Hi all. I don't really feel like talking to anyone in real life about this as am feeling very emotional. I woke up at 4.30 this morning and cried silently so partner didn't wake!
I am 10 weeks pregnant with first baby. Not very close to my family, DP very close to his.
Ever since we told them (very early, regretting this now), DP's family are non stop. I haven't got the energy to go into the whole situation but basically I am feeling like DP is prioritising their feelings over mine.
Firstly, I asked his Mother and Sister not to buy anything yet as it is bad luck (and if anything does happen, I don't want them lumbered with baby stuff). This has been completely ignored. The sister brought a pram over that she managed to get for free from facebook, "ideal as a spare" she said.
MIL has been buying vests, babygrows, socks. We went into town yesterday for a coffee and she happened to notice a baby boutiqe next door, she went in and bought booties and a hat.
I am not ungrateful, it is lovely that they want to help out so much but I just feel that I am being ignored.

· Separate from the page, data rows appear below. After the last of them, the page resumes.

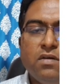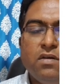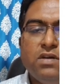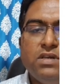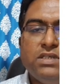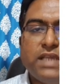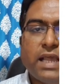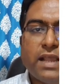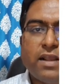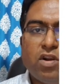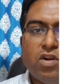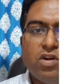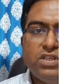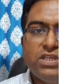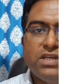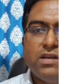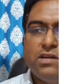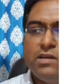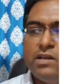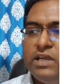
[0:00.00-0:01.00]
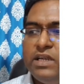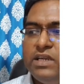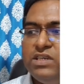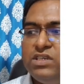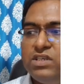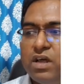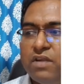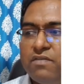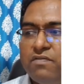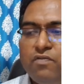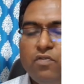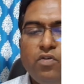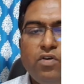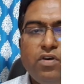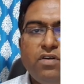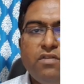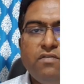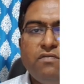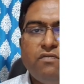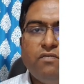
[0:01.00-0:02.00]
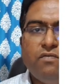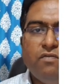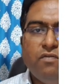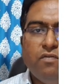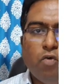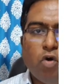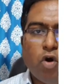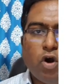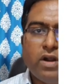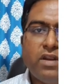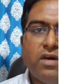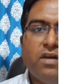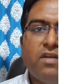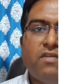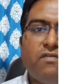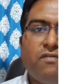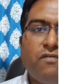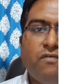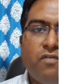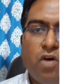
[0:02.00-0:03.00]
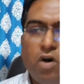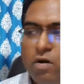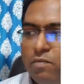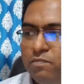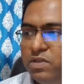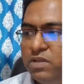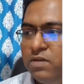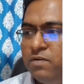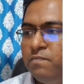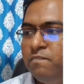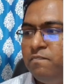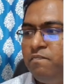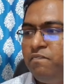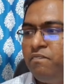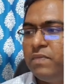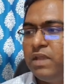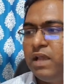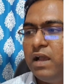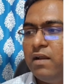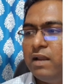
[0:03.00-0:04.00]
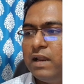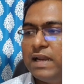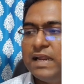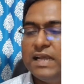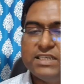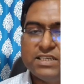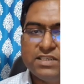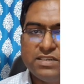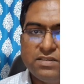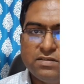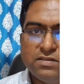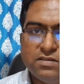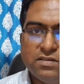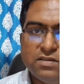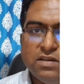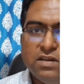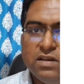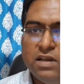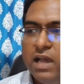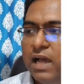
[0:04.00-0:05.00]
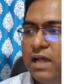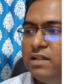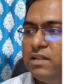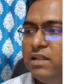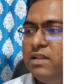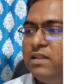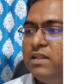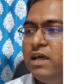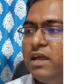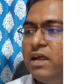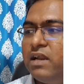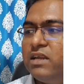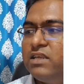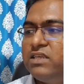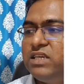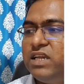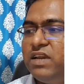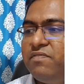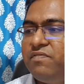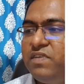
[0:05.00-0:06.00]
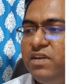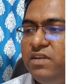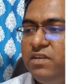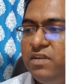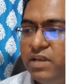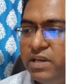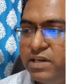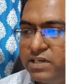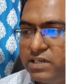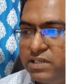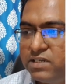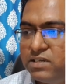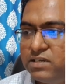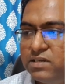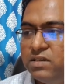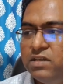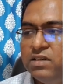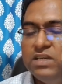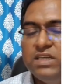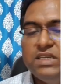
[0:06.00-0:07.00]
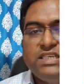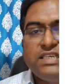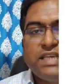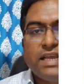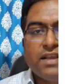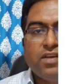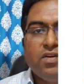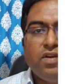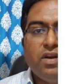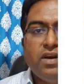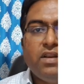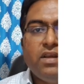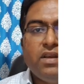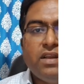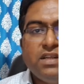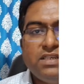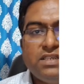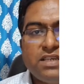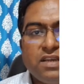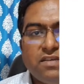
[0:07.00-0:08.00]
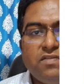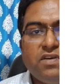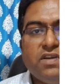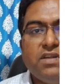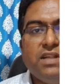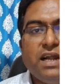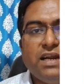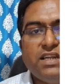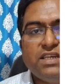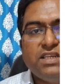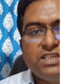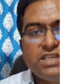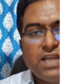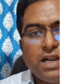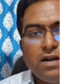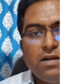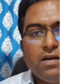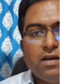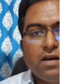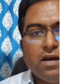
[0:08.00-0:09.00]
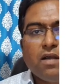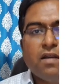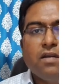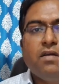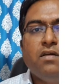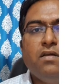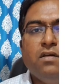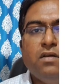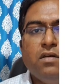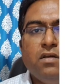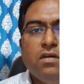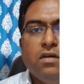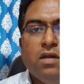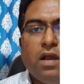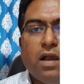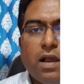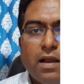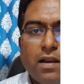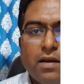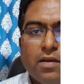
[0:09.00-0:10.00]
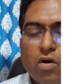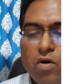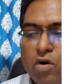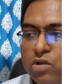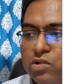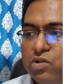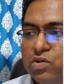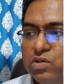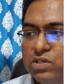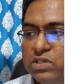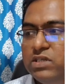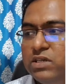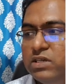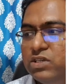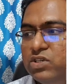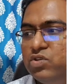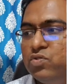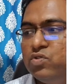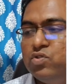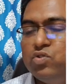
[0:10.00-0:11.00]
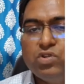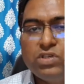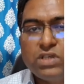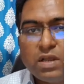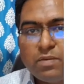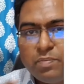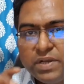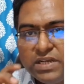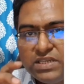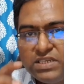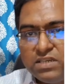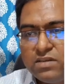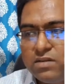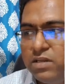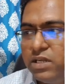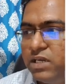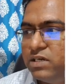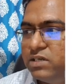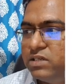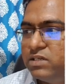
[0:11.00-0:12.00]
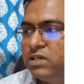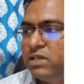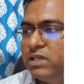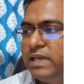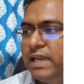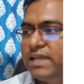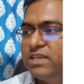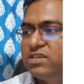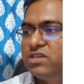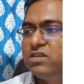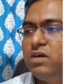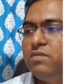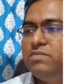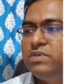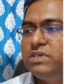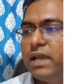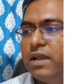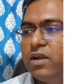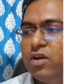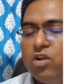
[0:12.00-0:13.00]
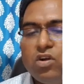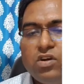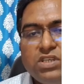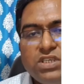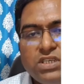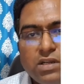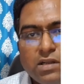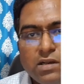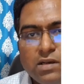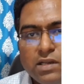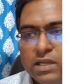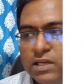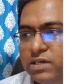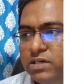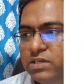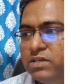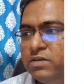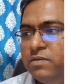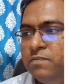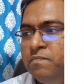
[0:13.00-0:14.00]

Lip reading: Psychological needs are food, water, warmth, and rest. And then there are safety needs, security and safety, that is shelter and all those things. So those are basic needs. Next comes psychological needs.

SIL told me I must breastfeed when baby is born - I had already decided that I will try and know it is not always possible but thanks for the added pressure.
They dragged me out for a long forest walk when I was feeling very sick and tired (I have had constant nausea for 3 weeks). MIL was picking fights all day with DP - just the way she is, moaning about this, that and the other. Saying that we have to get married before the baby is born. The last thing I want to do right now is plan a fucking wedding.

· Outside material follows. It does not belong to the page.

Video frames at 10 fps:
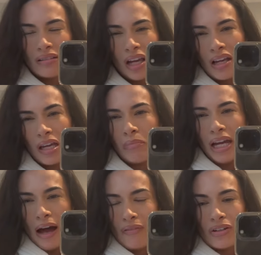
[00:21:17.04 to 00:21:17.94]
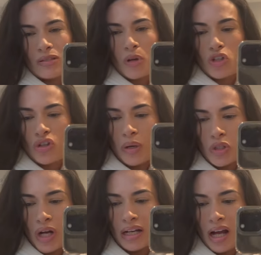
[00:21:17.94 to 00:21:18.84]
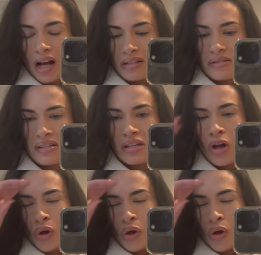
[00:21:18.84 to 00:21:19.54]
liking my outfit as much, so I try to honestly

Yesterday as we were walking towards the end of the forest walk DP turned to me and said " You were really rude to my Mother earlier" I was shocked and asked when.

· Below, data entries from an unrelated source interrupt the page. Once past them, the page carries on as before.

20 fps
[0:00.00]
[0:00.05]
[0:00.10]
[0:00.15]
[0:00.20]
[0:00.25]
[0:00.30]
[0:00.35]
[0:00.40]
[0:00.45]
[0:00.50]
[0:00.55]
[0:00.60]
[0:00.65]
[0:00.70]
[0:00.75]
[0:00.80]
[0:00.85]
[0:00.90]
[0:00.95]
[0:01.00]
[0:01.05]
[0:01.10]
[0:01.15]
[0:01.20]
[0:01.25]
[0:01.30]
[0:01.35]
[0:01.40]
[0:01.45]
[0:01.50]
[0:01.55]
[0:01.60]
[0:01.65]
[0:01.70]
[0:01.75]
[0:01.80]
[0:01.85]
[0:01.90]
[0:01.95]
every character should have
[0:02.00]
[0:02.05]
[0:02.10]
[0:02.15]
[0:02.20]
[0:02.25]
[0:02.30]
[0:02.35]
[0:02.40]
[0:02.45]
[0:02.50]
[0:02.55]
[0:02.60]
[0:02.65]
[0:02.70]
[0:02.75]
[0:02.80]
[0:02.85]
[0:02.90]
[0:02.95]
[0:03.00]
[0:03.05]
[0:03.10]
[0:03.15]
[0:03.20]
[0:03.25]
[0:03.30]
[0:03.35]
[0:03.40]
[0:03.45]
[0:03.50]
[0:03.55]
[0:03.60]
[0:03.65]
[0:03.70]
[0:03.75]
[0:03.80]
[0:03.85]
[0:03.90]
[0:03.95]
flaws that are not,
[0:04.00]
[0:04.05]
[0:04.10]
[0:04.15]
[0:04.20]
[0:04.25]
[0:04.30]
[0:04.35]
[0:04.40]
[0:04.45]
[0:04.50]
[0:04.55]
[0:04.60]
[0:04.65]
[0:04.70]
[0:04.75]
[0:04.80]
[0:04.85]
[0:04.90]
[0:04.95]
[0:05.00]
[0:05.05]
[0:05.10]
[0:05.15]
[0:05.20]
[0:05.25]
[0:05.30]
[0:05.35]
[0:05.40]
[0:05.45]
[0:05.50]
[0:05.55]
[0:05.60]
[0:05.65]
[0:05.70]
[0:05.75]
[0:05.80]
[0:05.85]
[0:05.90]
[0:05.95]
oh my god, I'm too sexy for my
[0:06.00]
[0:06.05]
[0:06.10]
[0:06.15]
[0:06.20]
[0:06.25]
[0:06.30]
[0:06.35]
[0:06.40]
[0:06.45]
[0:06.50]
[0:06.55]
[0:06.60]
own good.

He was referring to earlier in the day when we had planned to go for breakfast together (staying in a caravan for weekend), I was starving hungry and feeling sick so said I would be happy to make something in caravan so I could eat sooner, MIL insisted we all go out to local cafe. When we got there they only took cash and we only had cards with us. MIL said not to worry and that she had enough for a couple of coffees.
She kept asking me if I wanted to go back to caravan for breakfast or have our walk first then go for lunch. I could see that everyone wanted to go on the walk etc so said it was fine and I would wait for lunch, she asked me about 4 more times, and SIL asked a further 2 or 3. I snapped in the end and said I am fine.
They are exhausting me, constantly telling me how I will look after this baby, that they hope I wont be one of those mother's that don't let people round to see the baby straight away.
I spoke to DP to ask him to tell them to calm down and give me some space and he said they are just excited.
Then he has a go, saying I am being rude which results in me crying on the bloody walk.
I feel so weak and sad. The thought of giving birth has been completely tarnished with visions of them grabbing the baby as soon as it comes out. I feel on my own and feel like no one has my back.
I feel that DP is a useless prick who never puts me first and I just want out.
Please tell me your stories of over bearing in laws and how you coped?
I am not even 12 weeks and it's already too much. I cried on the way into work today too.
There is so so much more but I dont want to be outed.